Passant en revue le cours de sa carrière, Gibson a montré comment ses différents projets de recherche répondaient chacun à son manque de laboratoire: « Ne pourrais-je pas simplement me lancer dans la recherche de mon choix? On a besoin d’un labo, et je n’en avais pas. »Pourtant, sa stratégie de flexibilité et de créativité en réponse aux obstacles de carrière s’est avérée gagnante; plus tard dans sa vie, elle a reçu de nombreuses distinctions pour son travail, y compris la Médaille nationale des sciences en 1992. Elle n’était que la cinquième psychologue à recevoir ce prix.
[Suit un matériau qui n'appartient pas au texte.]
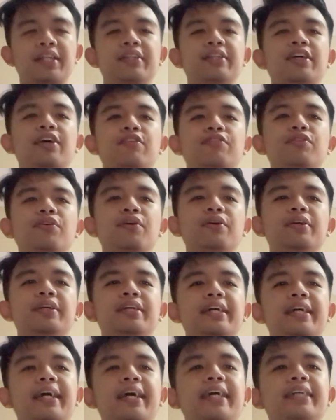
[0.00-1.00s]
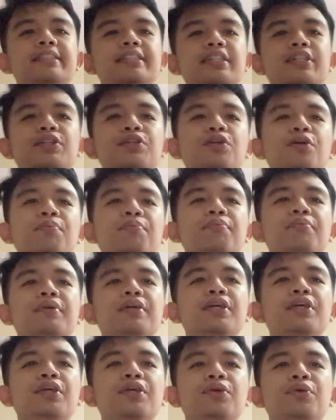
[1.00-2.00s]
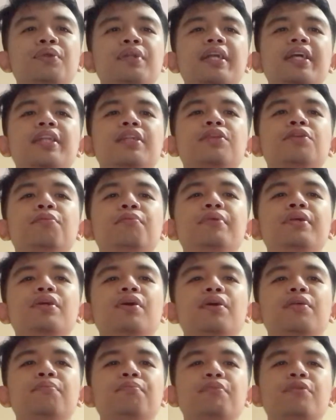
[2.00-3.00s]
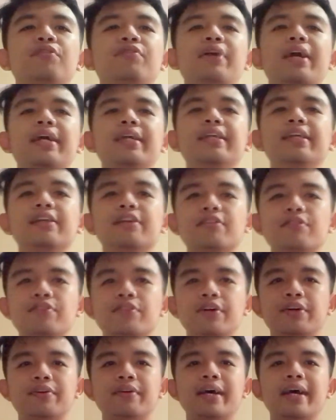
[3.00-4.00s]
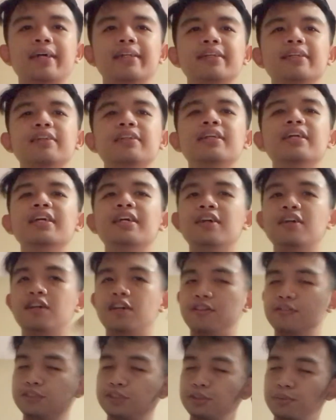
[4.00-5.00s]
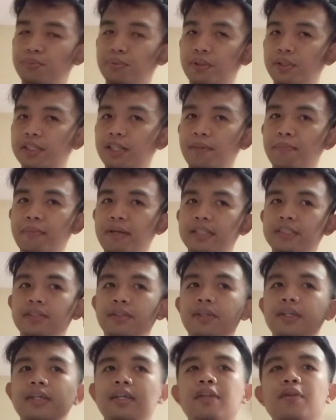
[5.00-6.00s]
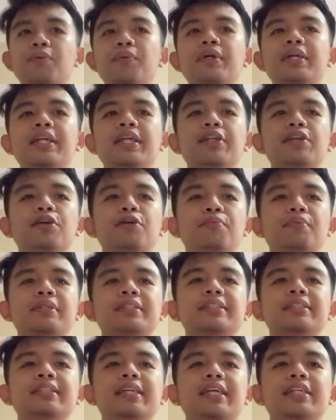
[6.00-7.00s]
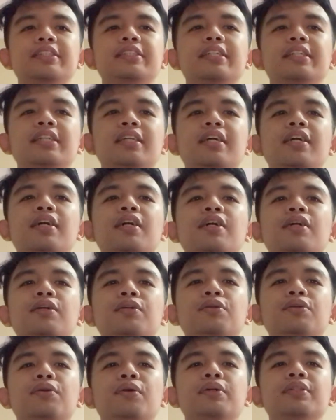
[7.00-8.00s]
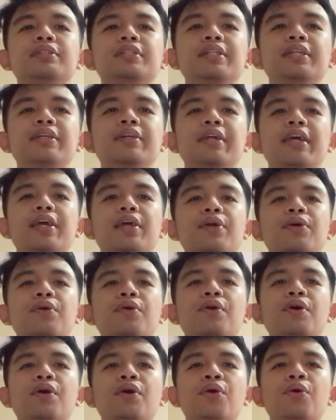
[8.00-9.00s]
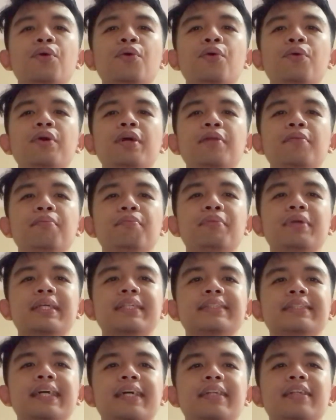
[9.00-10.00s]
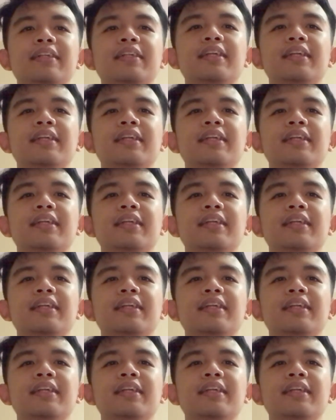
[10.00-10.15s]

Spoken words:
Therefore, as a group, you need to beyond providing a variety of supporting material within your presentation to considering who will present,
Gibson a accepté le prix, notant avec ironie que la médaille « a une photo d’un homme, bien sûr. »
Elissa N. Rodkey est étudiante en psychologie à l’Université York. Katharine S. Milar, PhD, du Collège Earlham, est rédactrice historique pour « Time Capsule. »
Pour voir des images historiques du Dr Eleanor Gibson et du Dr Richard Walk sur leur expérience visuelle de falaise, allez sur YouTube.